(Saved data entries)
____________________
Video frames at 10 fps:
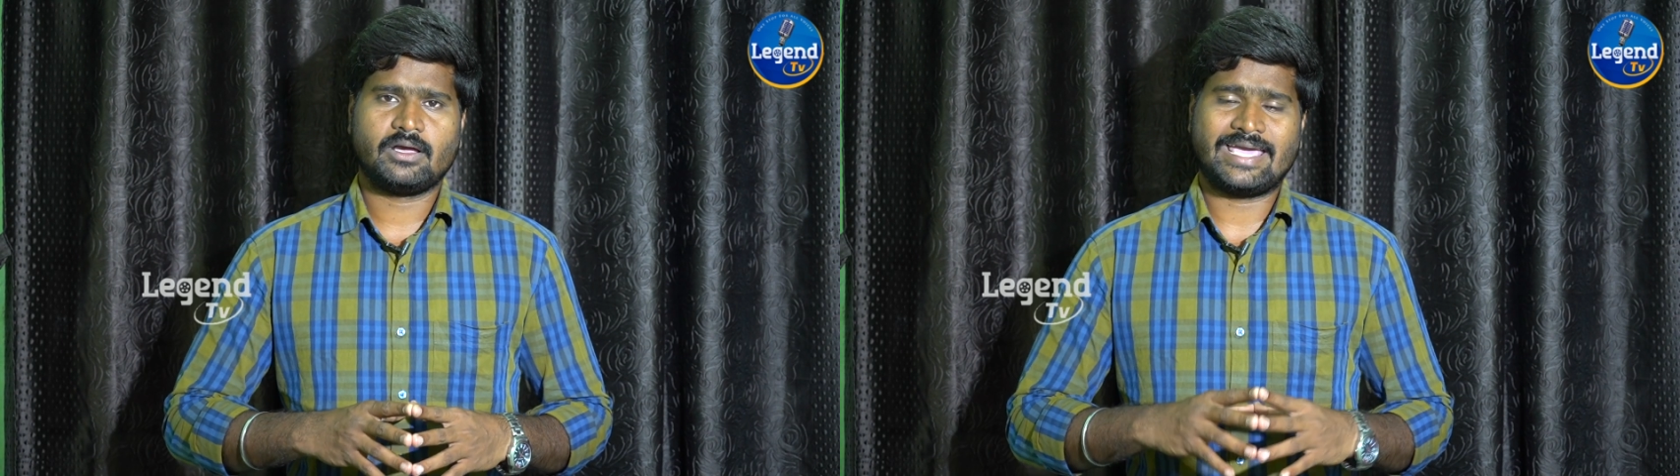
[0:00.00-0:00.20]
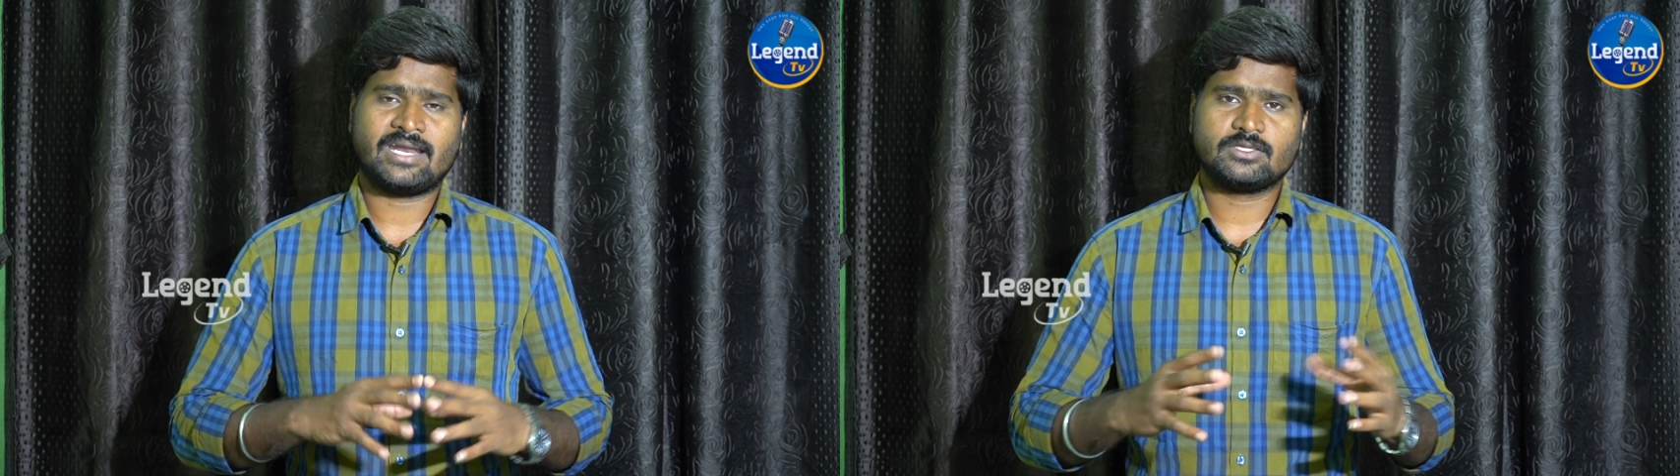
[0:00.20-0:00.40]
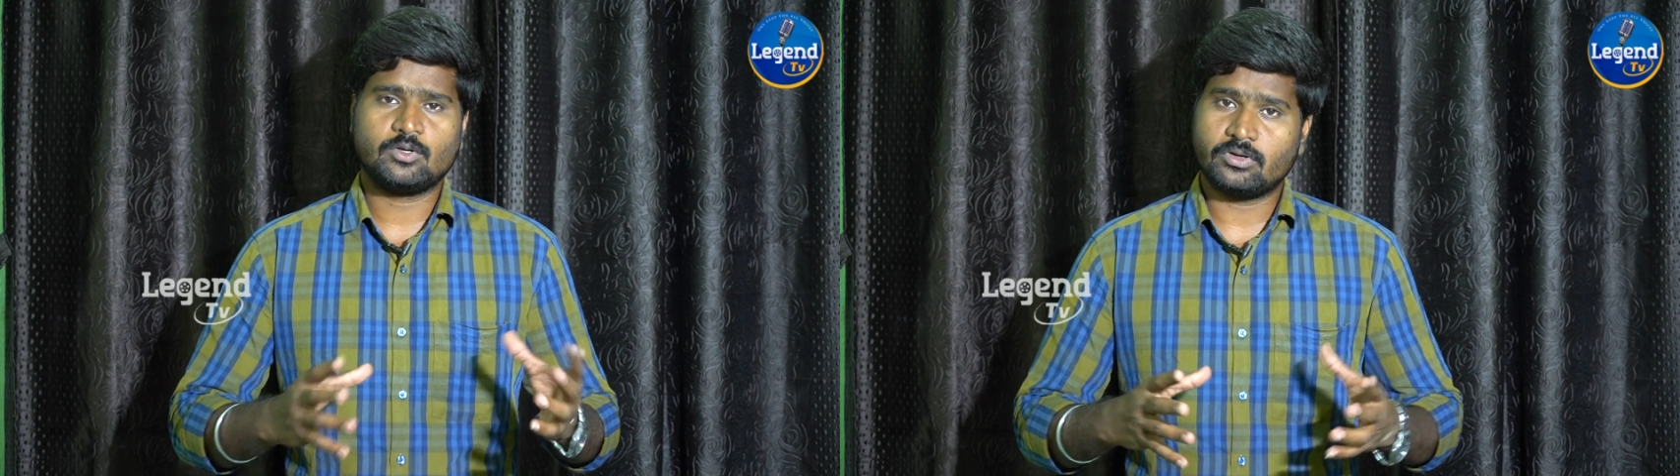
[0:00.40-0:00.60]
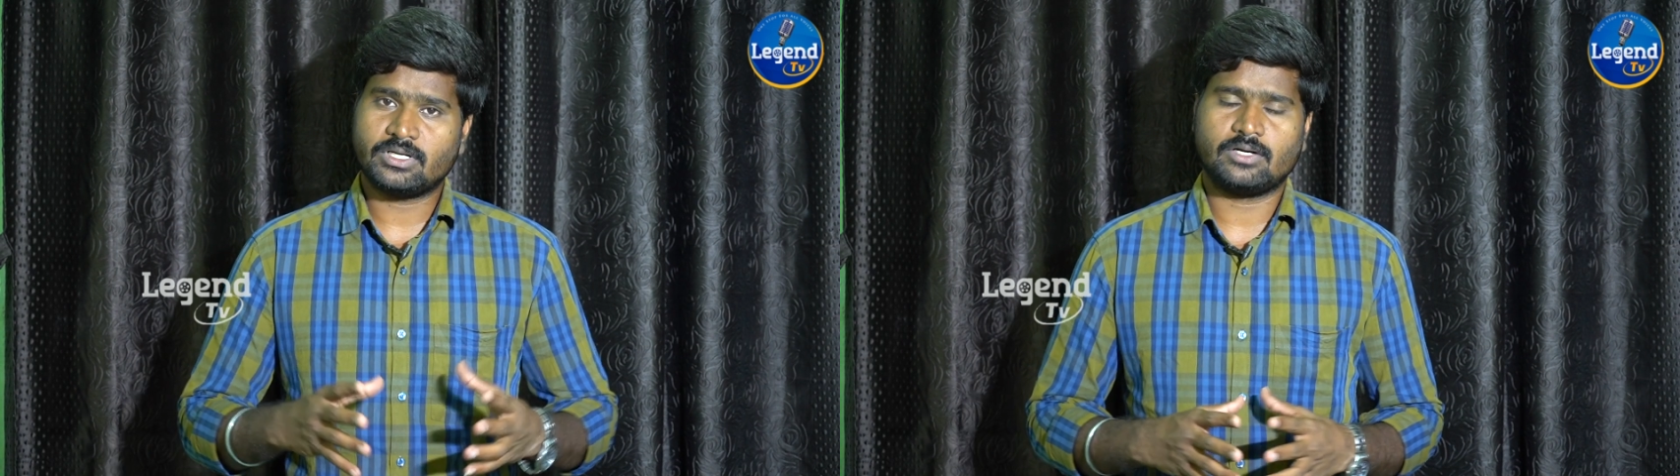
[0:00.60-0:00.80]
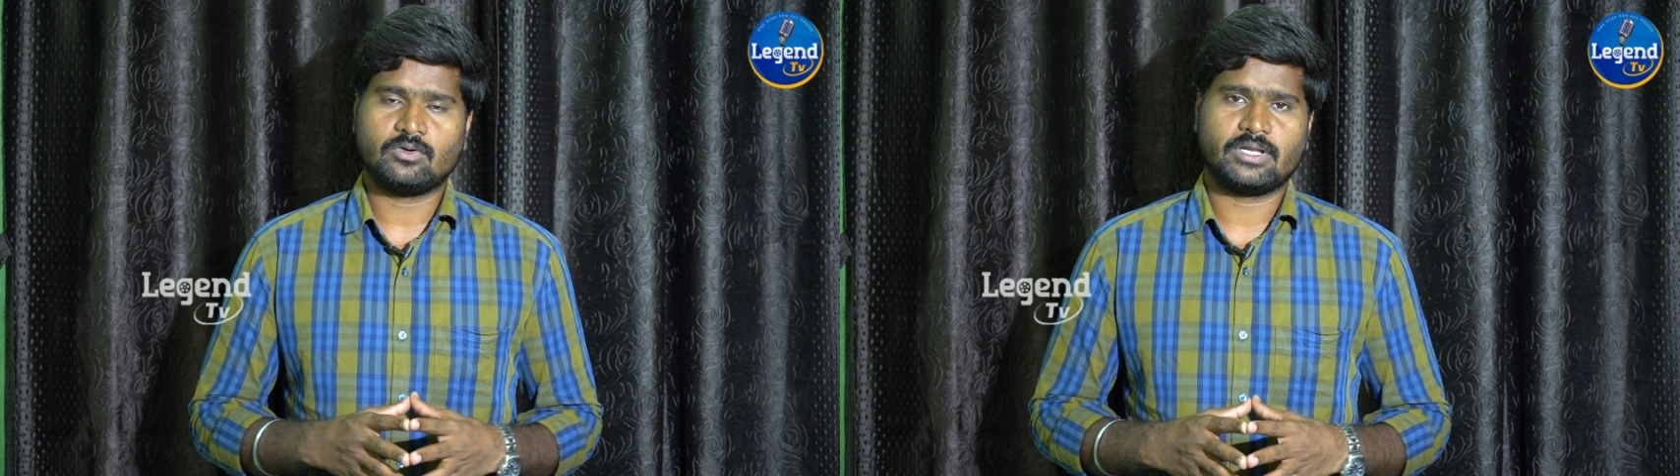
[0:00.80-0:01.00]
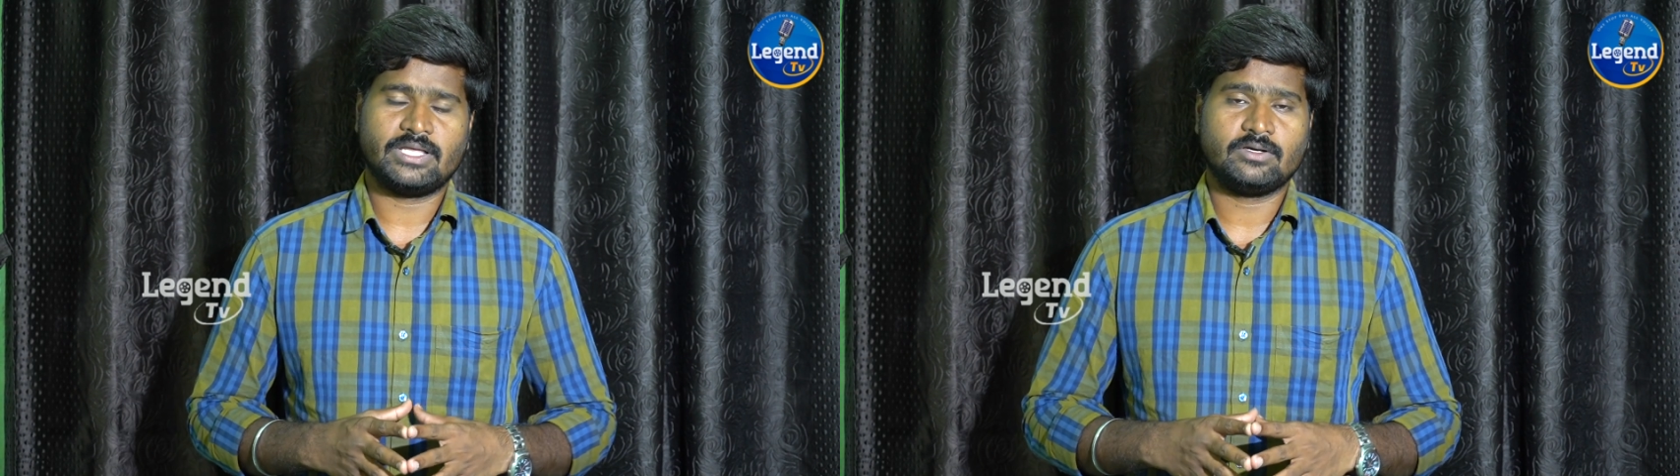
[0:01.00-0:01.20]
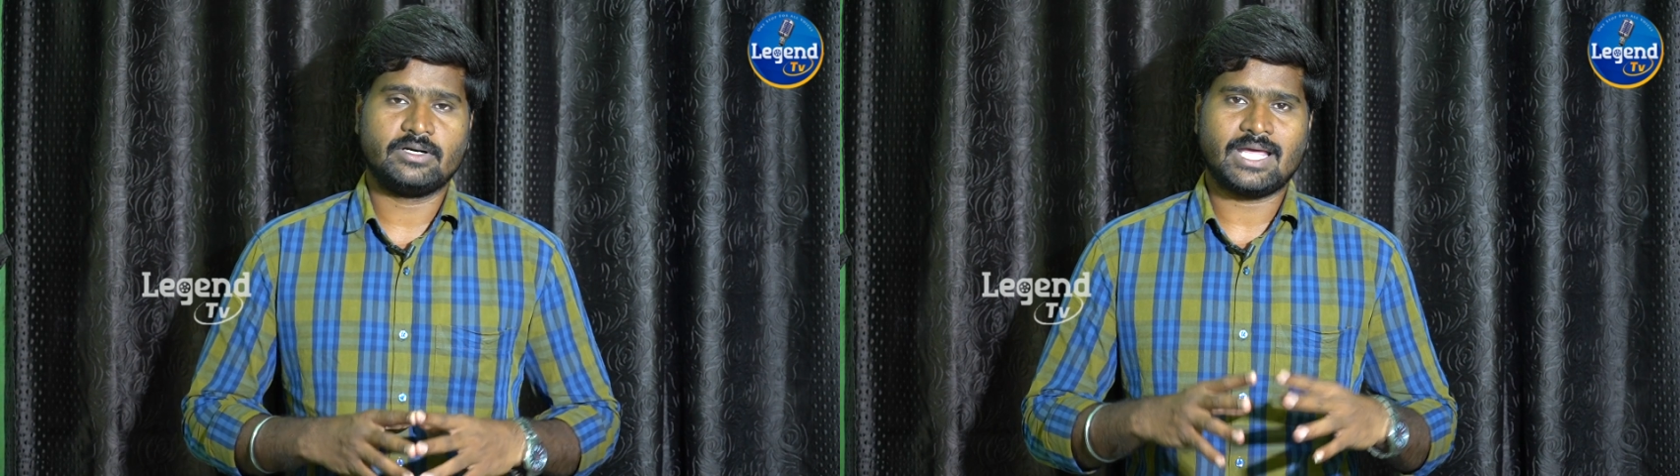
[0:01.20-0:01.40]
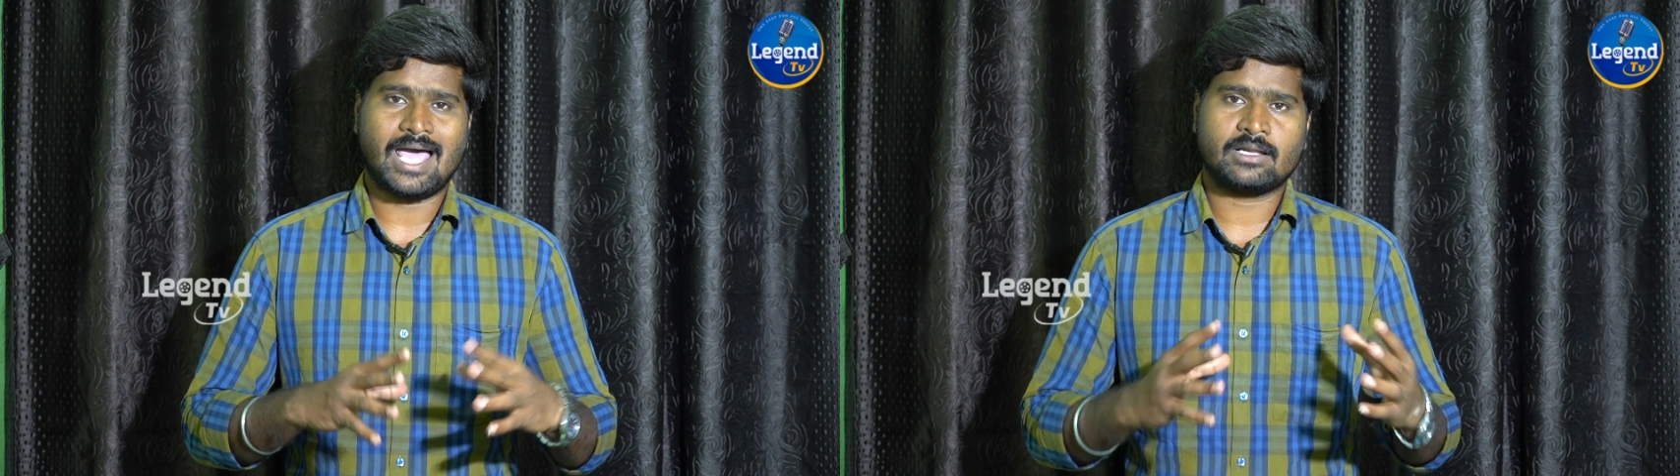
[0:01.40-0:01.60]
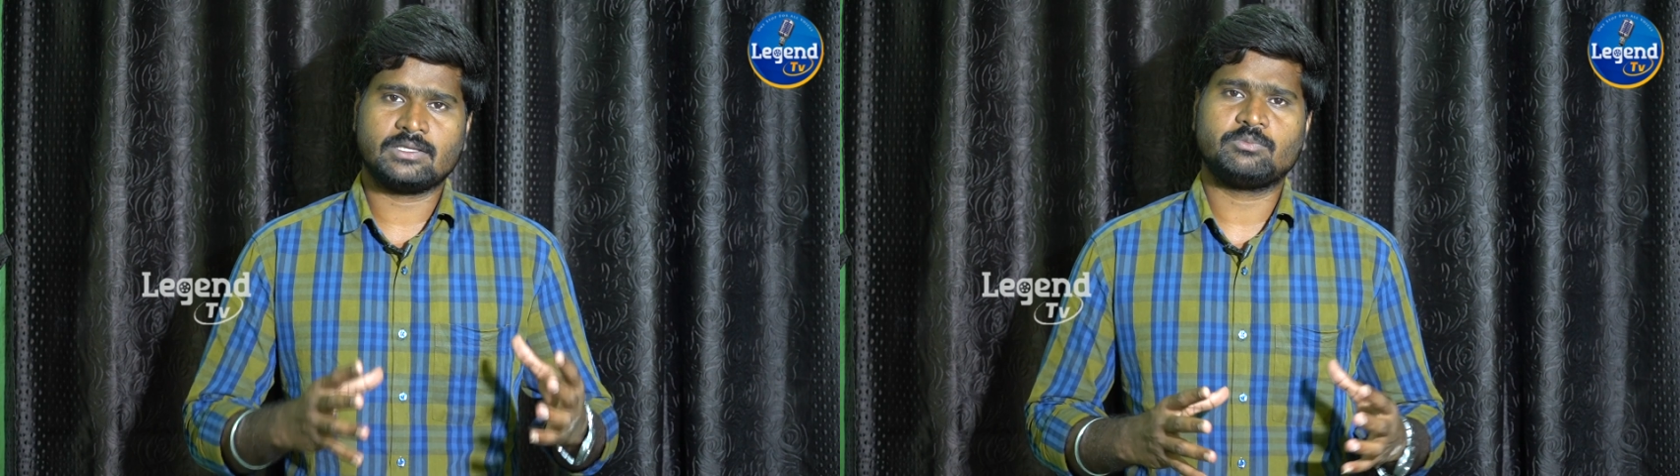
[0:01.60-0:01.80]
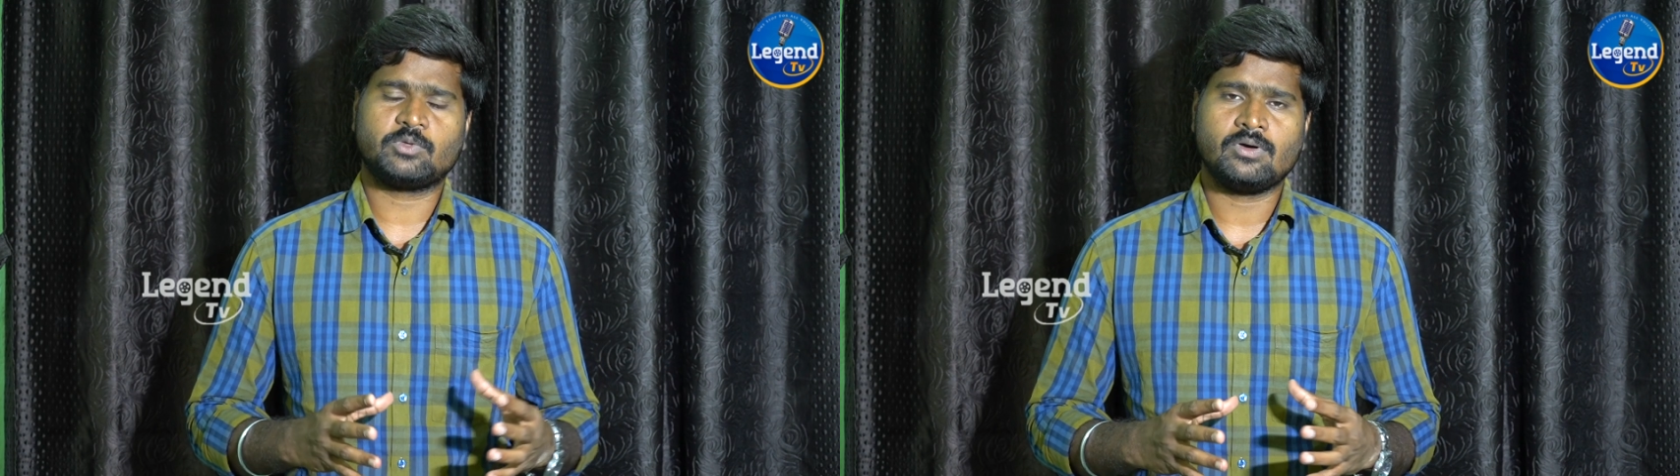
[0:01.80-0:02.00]
కేరంతలు కొట్టినట్టు కూడా ఎందుకంటే
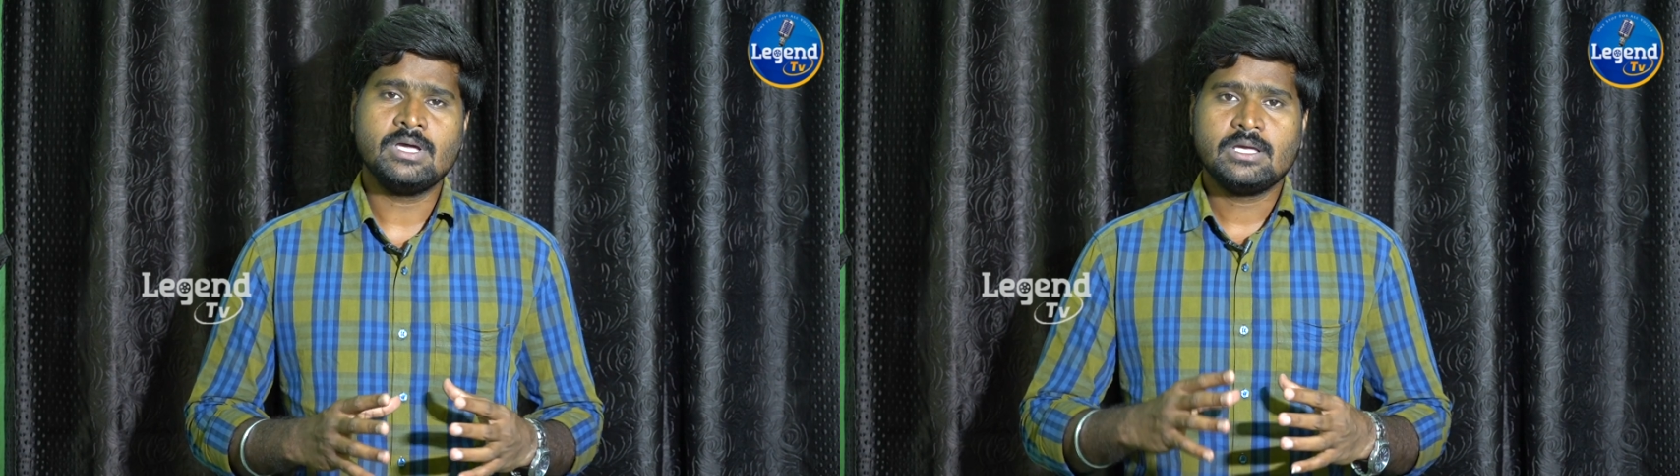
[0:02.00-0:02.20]
ఆనందంతో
____________________
REQUIRED ACTION
When copying the data above, repeat every word exactly and drop the pictures.

EXPECTED OUTPUT
Video frames at 10 fps:
[0:00.00-0:00.20]
[0:00.20-0:00.40]
[0:00.40-0:00.60]
[0:00.60-0:00.80]
[0:00.80-0:01.00]
[0:01.00-0:01.20]
[0:01.20-0:01.40]
[0:01.40-0:01.60]
[0:01.60-0:01.80]
[0:01.80-0:02.00]
కేరంతలు కొట్టినట్టు కూడా ఎందుకంటే
[0:02.00-0:02.20]
ఆనందంతో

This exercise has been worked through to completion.